**What the task asks:** Retyping should cover only the lines from the one containing "[00:00:06.22 to 00:00:07.25]" through the final line of the records, with pictures omitted.

--- Dataset extract Enclosed Below ---

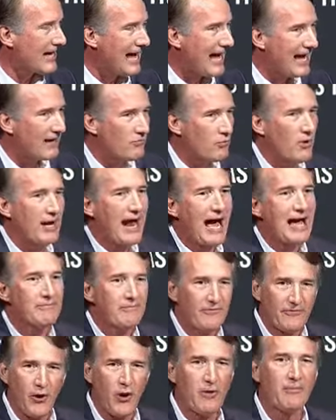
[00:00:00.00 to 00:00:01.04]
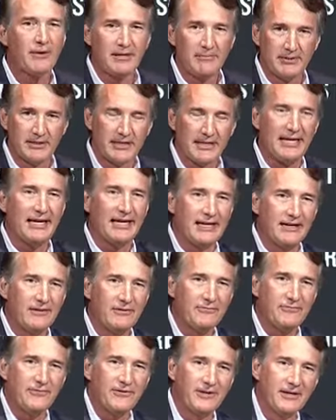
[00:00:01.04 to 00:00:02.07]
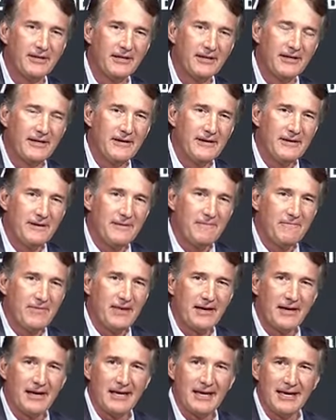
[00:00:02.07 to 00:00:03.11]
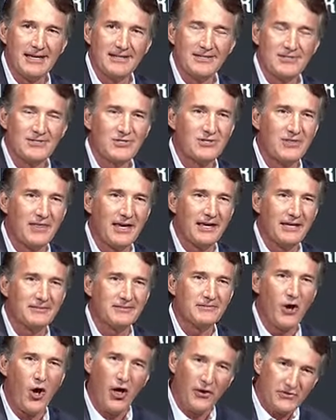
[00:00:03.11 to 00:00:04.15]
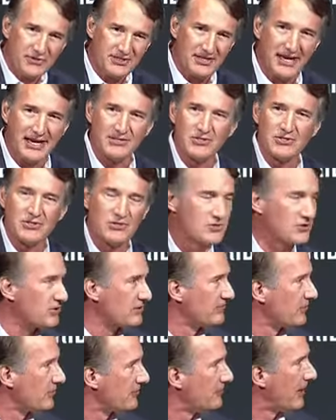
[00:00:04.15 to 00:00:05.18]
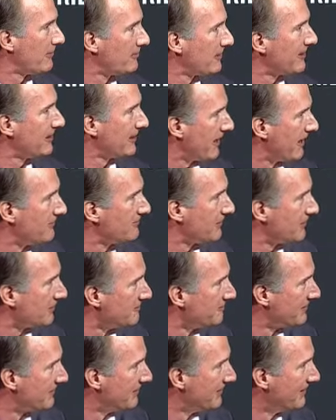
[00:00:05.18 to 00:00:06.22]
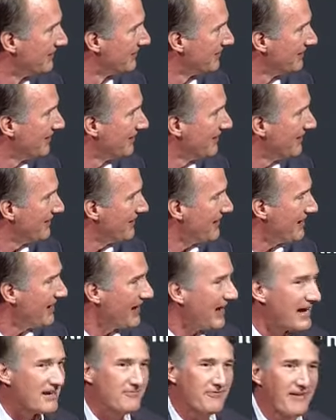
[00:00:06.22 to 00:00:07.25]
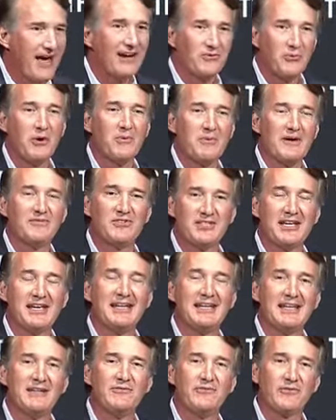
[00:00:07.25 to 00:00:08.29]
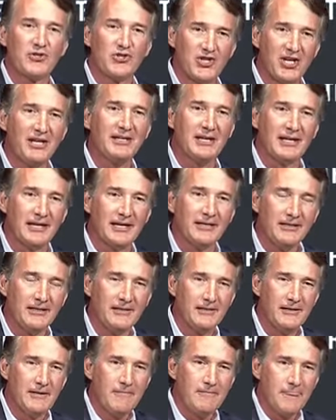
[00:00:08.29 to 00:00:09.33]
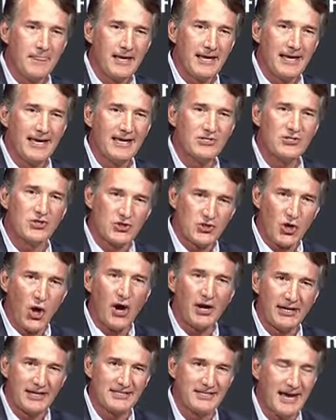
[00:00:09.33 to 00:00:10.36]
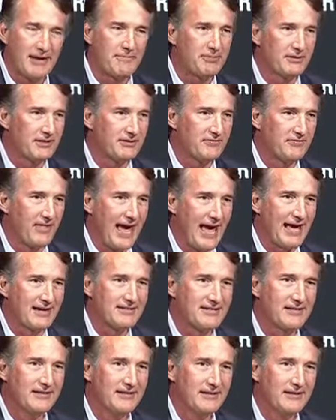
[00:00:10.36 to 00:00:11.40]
and what I firmly believe is that all states deserve a Republican governor. And in fact, what we've seen in Virginia is a stark example of that.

--- End of Enclosed Dataset extract ---

**Answer for the task:**
[00:00:06.22 to 00:00:07.25]
[00:00:07.25 to 00:00:08.29]
[00:00:08.29 to 00:00:09.33]
[00:00:09.33 to 00:00:10.36]
[00:00:10.36 to 00:00:11.40]
and what I firmly believe is that all states deserve a Republican governor. And in fact, what we've seen in Virginia is a stark example of that.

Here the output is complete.